Original U.S. Civil War Confederate Infantry Chickamauga Battlefield Excavated I Button Set
Original Items: Only One Available. This is a pair of brass Confederate Infantry Coat "I" buttons that were dug just south of the Chickamauga Battlefield at Crawfish Springs in Northern Georgia.
The Battle of Chickamauga, fought on September 18 – 20, 1863, between U.S. and Confederate forces in the American Civil War, marked the end of a Union offensive in southeastern Tennessee and northwestern Georgia — the Chickamauga Campaign. It was the first major battle of the war fought in Georgia, the most significant Union defeat in the Western Theater, and involved the second-highest number of casualties after the Battle of Gettysburg.

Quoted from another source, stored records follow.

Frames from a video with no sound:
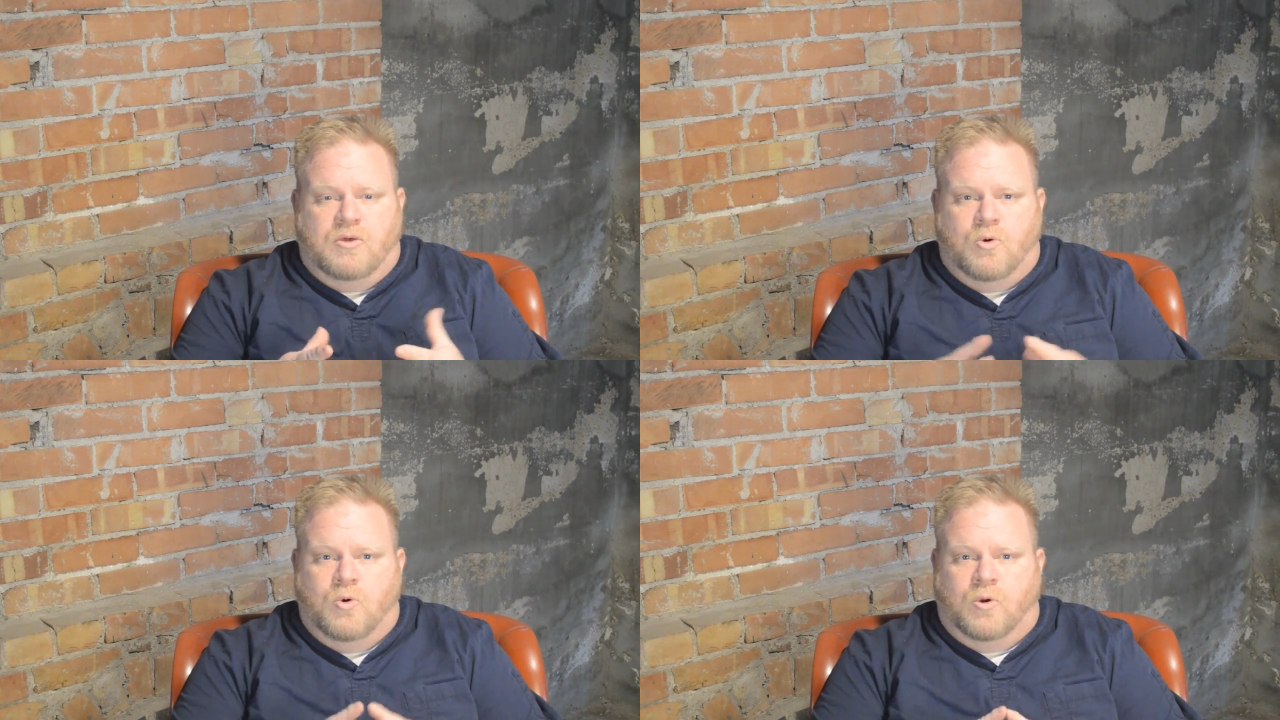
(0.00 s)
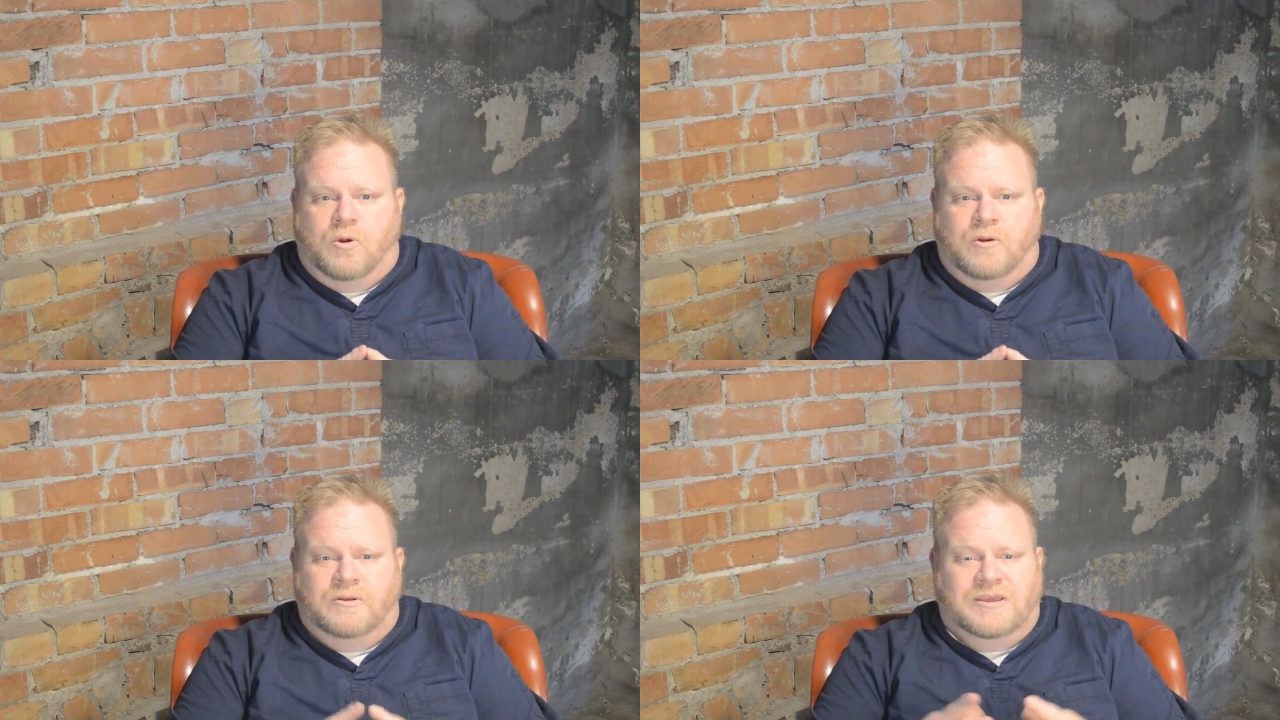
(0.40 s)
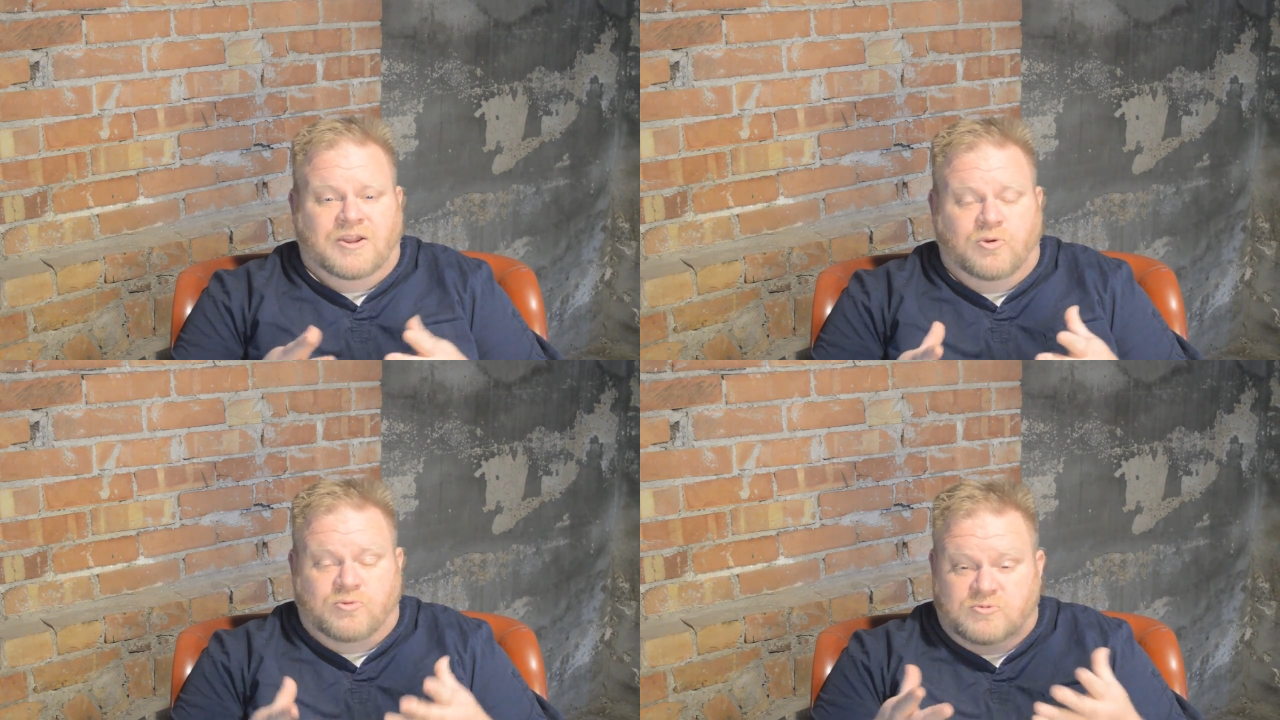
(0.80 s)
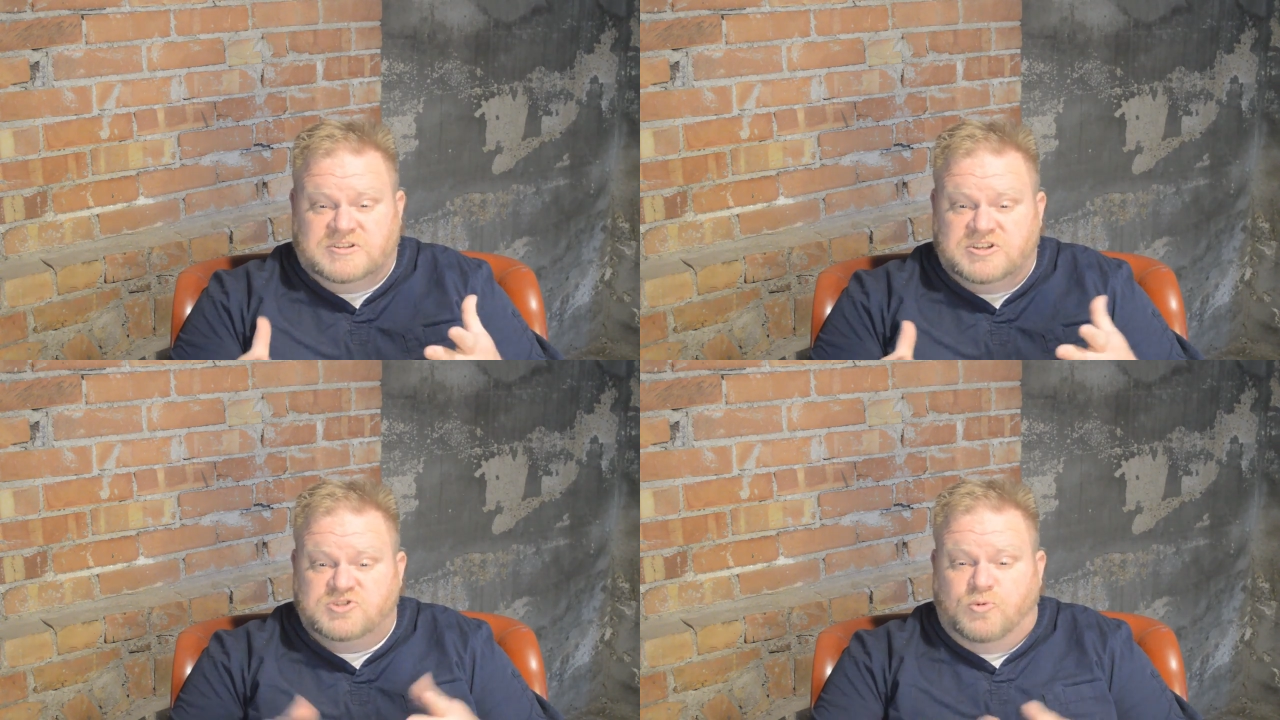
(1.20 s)
Or, the
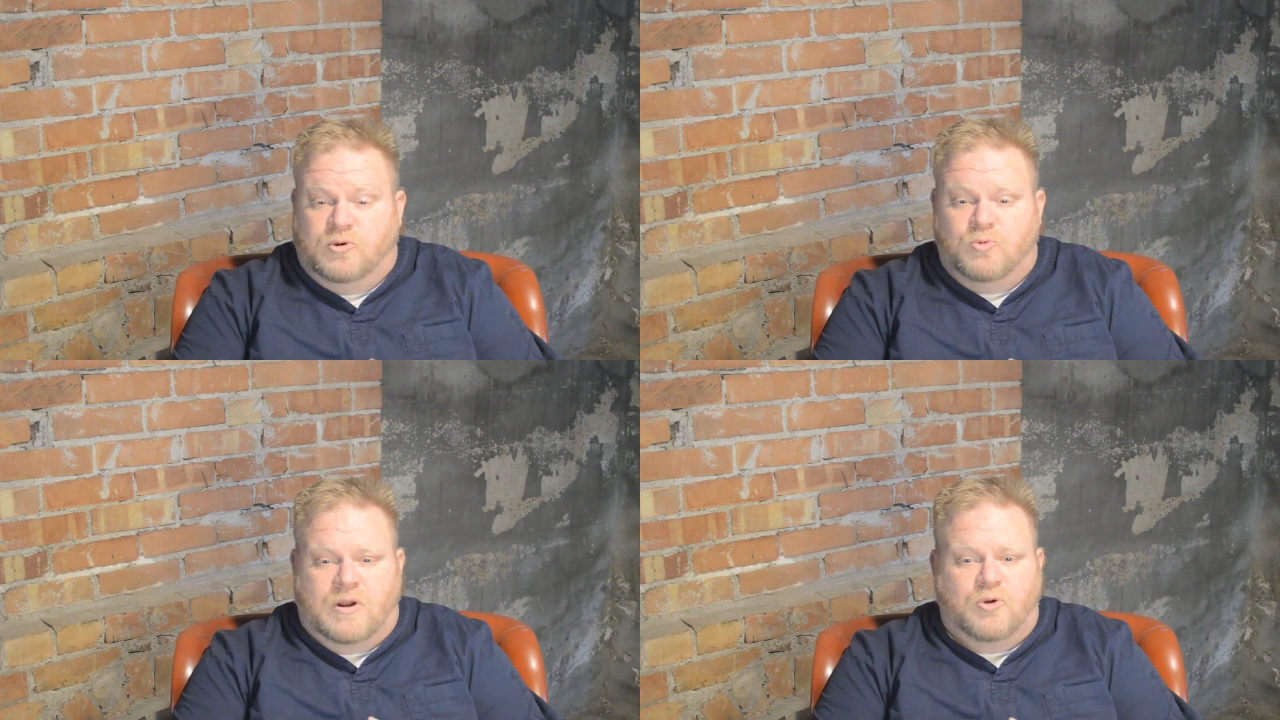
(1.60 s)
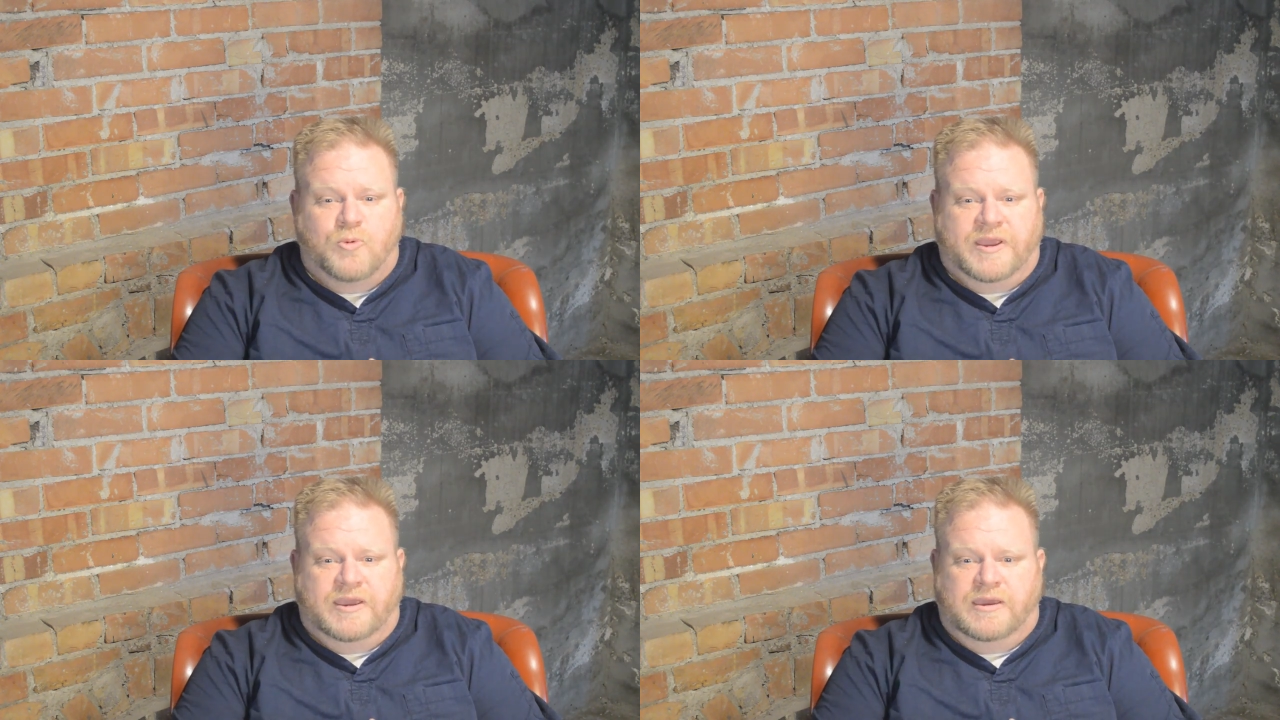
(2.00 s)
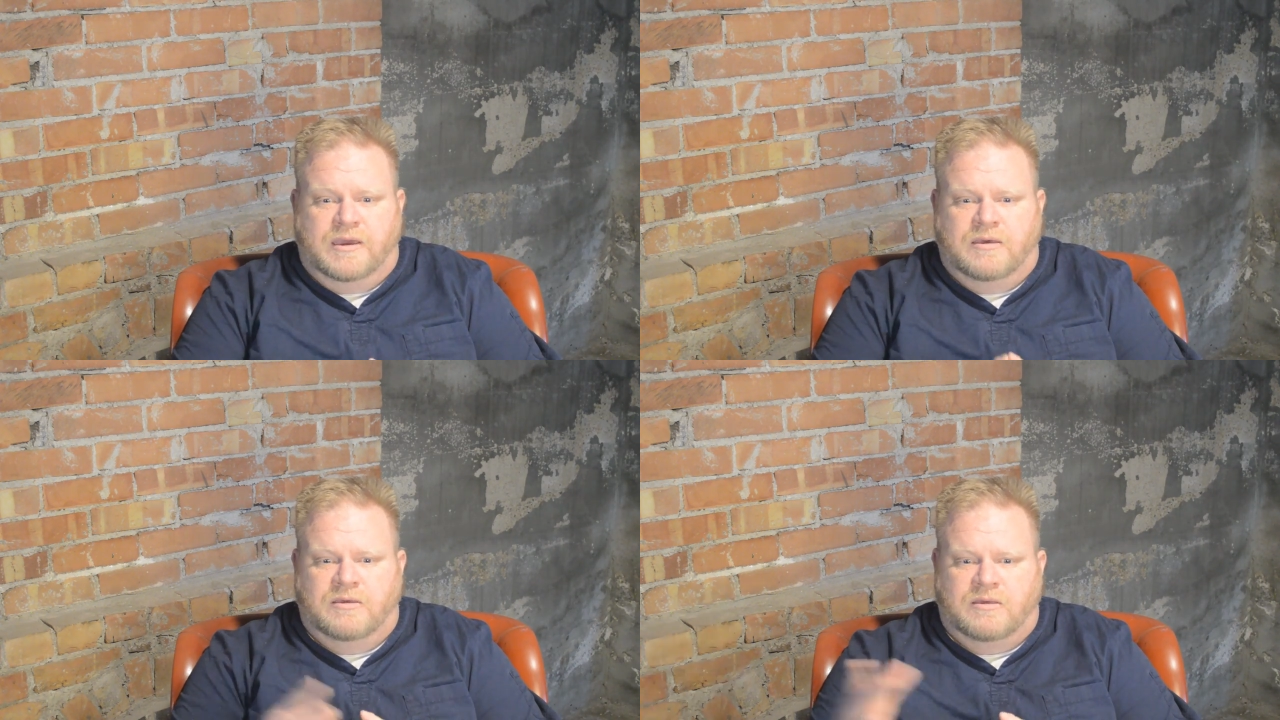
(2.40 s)
residual where we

The first Confederate infantry button is a lined "I" on plain background with border an English import marked Superior Quality on the reverse and retains an intact secure shank. The second button is somewhat flattened. It has a dark brown patina and appears to be a smooth I with smooth background and concentric rings on the reverse, shank is present but flattened.
Confederate Infantry tunic buttons are a favorite of Civil War collectors.
Civil War history at Crawfish Springs
In 1836, James Gordon and his brothers moved to Crawfish Springs from Gwinnett County, Ga. Between 1840 and 1847, slave laborers built Gordon’s brick mansion-known today as the Gordon-Lee Mansion-at the site of the Cherokee courthouse overlooking Crawfish Springs, which served as the main water supply for the town.
During the American Civil War, Union Gen. William Rosecrans and surgeon Glover Perin, the U.S. medical director for the Army of The Cumberland, decided to locate a federal hospital complex at Crawfish Springs.
“That summer was extremely dry, and the most reliable source of water in the area was from Crawfish Springs,” Ufford said.
Wounded and injured soldiers were cared for at the Gordon-Lee Mansion and its adjacent buildings during the bloody Battle of Chickamauga, which took place Sept. 19-20, 1863. Soldiers from both sides used Crawfish Springs as a primary water supply.
George H. Putney of the 37th Indiana Infantry Regiment was at Crawfish Springs on Sept. 19, 1863, and wrote this of the experience:
“After going some distance, we came to Crawfish Springs. There we were permitted to fill our canteens, which we gladly did, as we knew the importance of water in a bottle. What a beautiful spring of water that was and is! Think of going from that pure life-giving fountain of clear, cold water, springing up in great abundance, to a great and dreadful battle where smoke and dust and toil and wounds and death hold high carnival. That is war!”